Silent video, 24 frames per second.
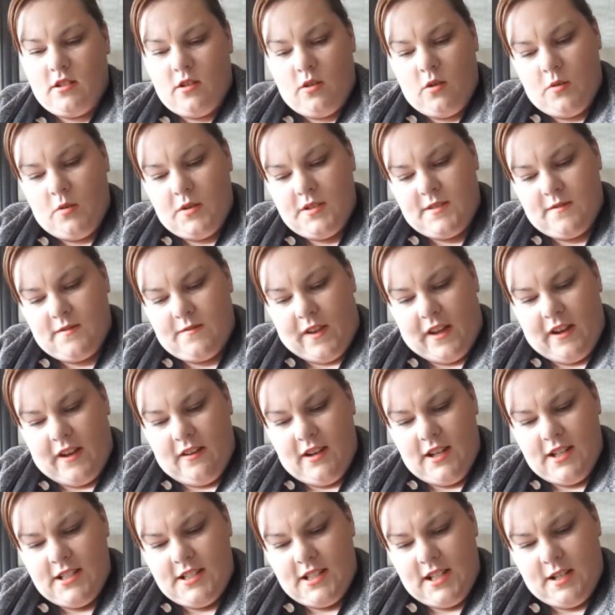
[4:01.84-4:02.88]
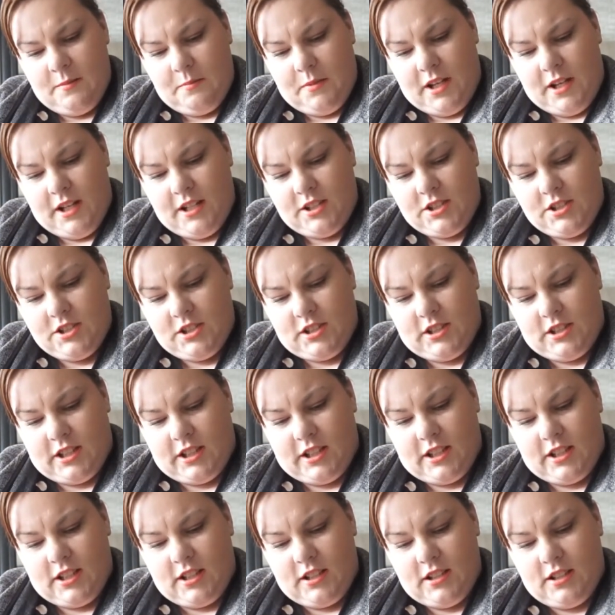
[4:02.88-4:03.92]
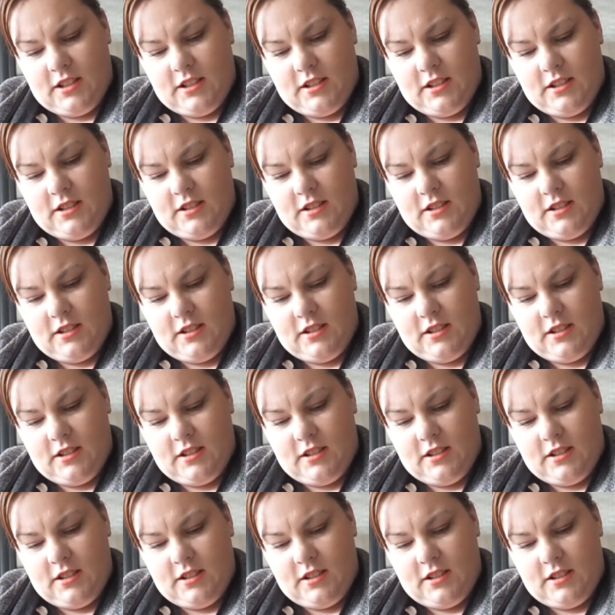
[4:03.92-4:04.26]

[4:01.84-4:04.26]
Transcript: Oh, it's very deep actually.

* * *

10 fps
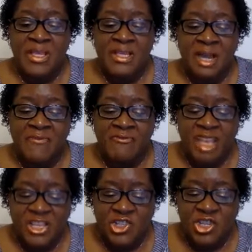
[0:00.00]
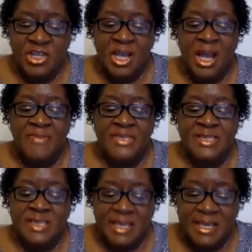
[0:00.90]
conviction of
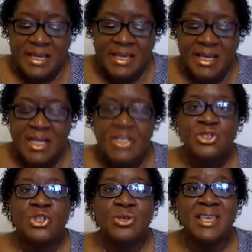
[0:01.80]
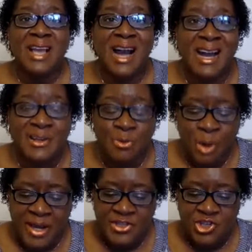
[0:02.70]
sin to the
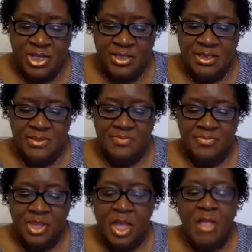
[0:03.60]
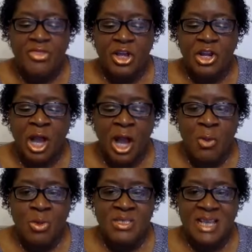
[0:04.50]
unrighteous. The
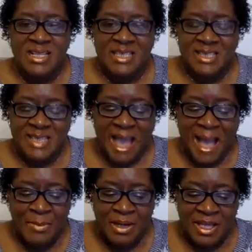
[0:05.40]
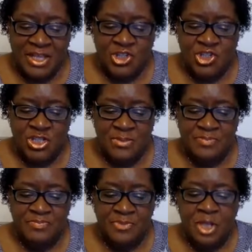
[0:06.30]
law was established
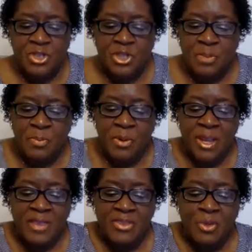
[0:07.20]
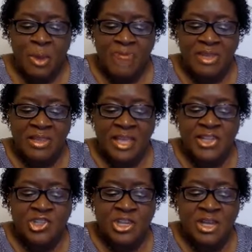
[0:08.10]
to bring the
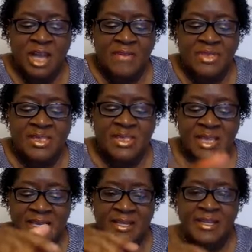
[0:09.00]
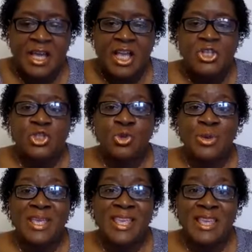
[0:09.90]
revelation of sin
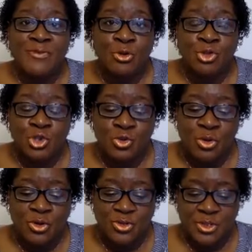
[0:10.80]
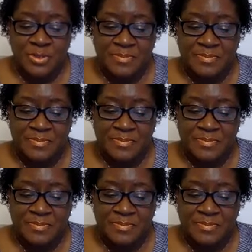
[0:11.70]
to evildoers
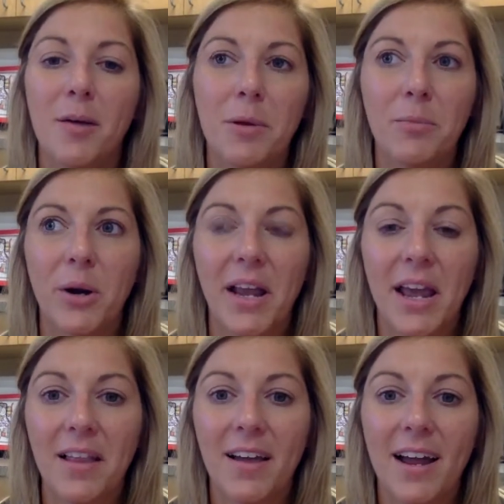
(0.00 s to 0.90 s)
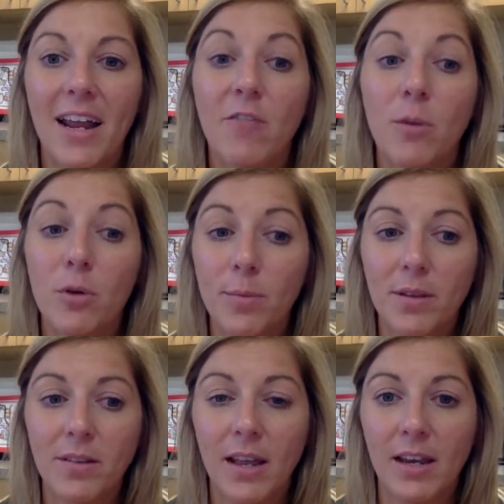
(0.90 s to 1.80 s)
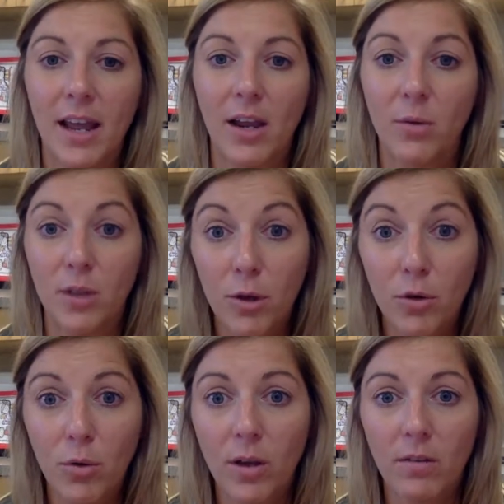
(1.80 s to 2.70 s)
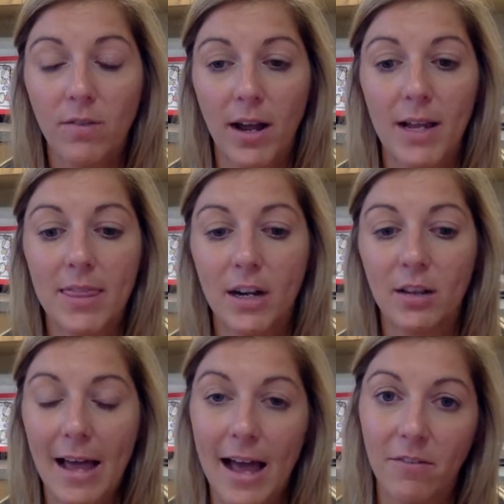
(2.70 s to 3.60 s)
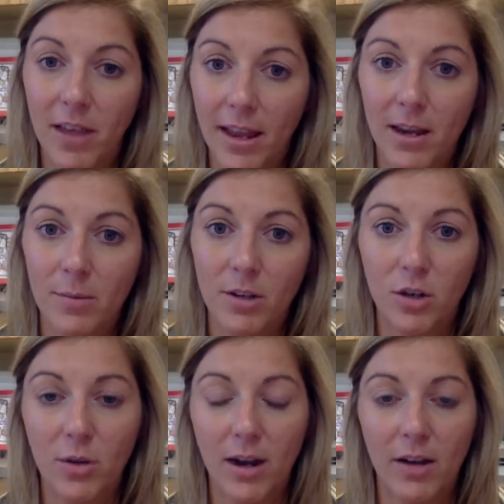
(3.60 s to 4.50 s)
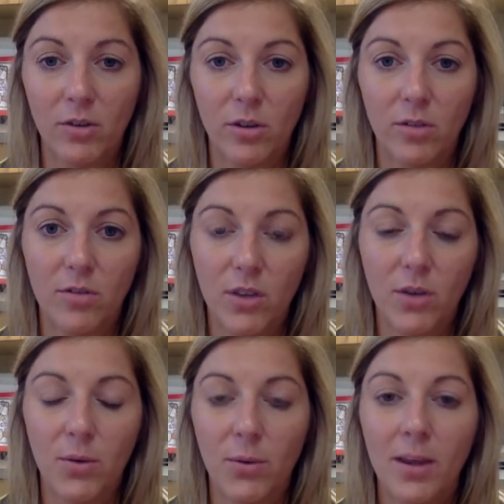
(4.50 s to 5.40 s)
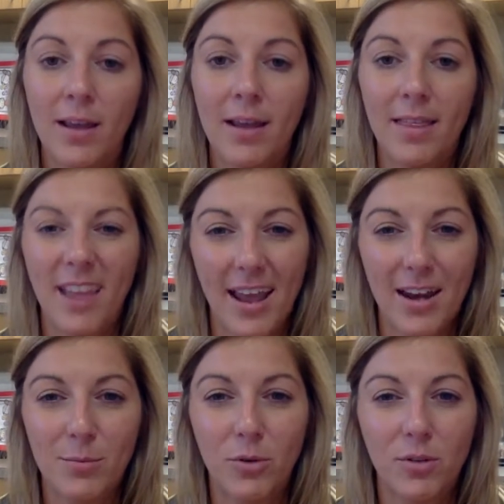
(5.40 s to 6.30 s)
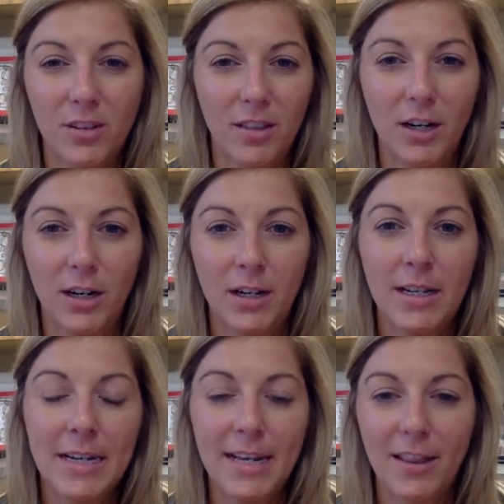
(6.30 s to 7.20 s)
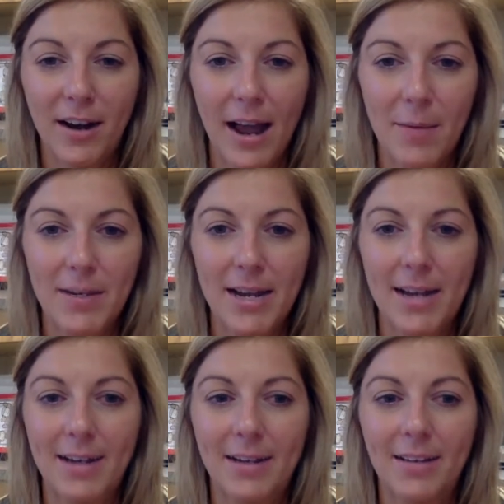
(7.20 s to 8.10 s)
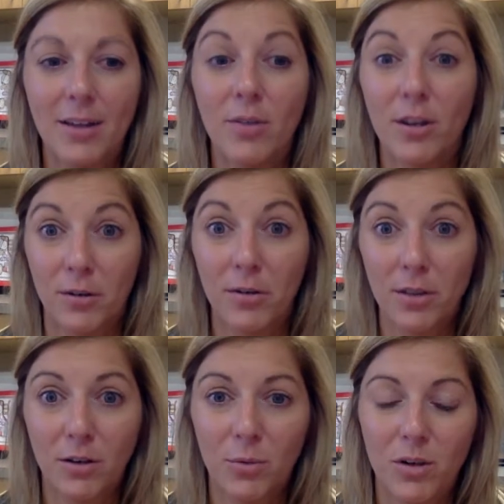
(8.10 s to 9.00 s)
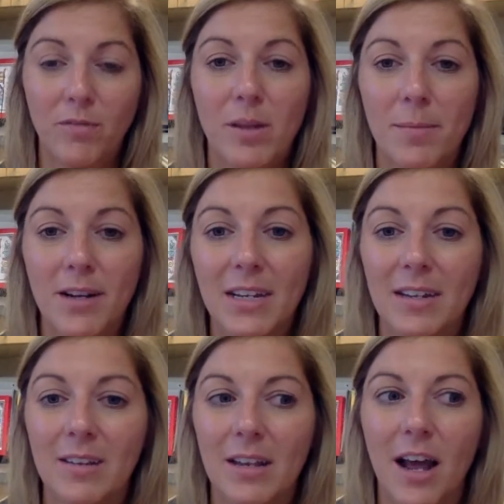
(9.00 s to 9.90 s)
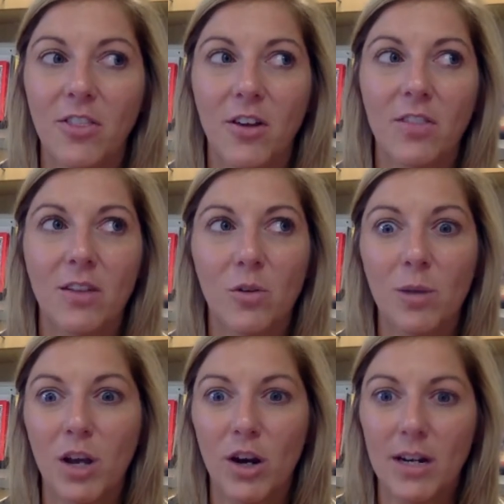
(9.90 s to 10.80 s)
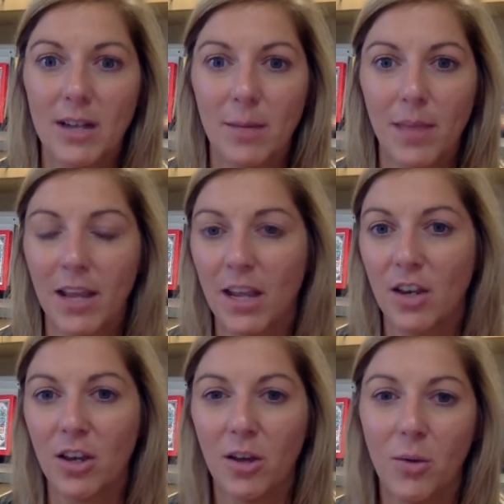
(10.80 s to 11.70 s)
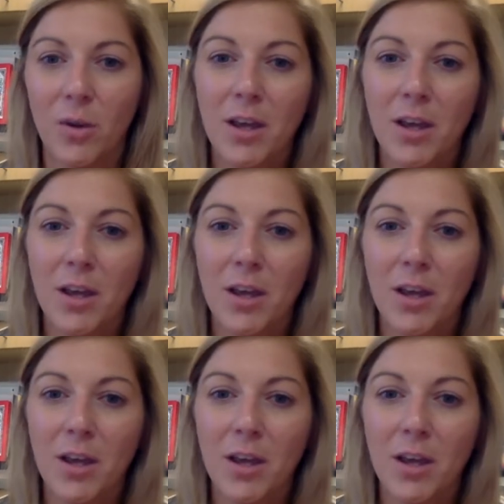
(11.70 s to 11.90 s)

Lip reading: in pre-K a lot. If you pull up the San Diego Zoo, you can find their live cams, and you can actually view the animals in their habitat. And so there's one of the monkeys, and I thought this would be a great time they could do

* * *

_Task description_
Respond with the exact lines above running from the one containing "(6.30 s to 7.20 s)" to the one containing "Lip reading: in", both ends kept and no pictures included.

_Task response_
(6.30 s to 7.20 s)
(7.20 s to 8.10 s)
(8.10 s to 9.00 s)
(9.00 s to 9.90 s)
(9.90 s to 10.80 s)
(10.80 s to 11.70 s)
(11.70 s to 11.90 s)

Lip reading: in pre-K a lot. If you pull up the San Diego Zoo, you can find their live cams, and you can actually view the animals in their habitat. And so there's one of the monkeys, and I thought this would be a great time they could do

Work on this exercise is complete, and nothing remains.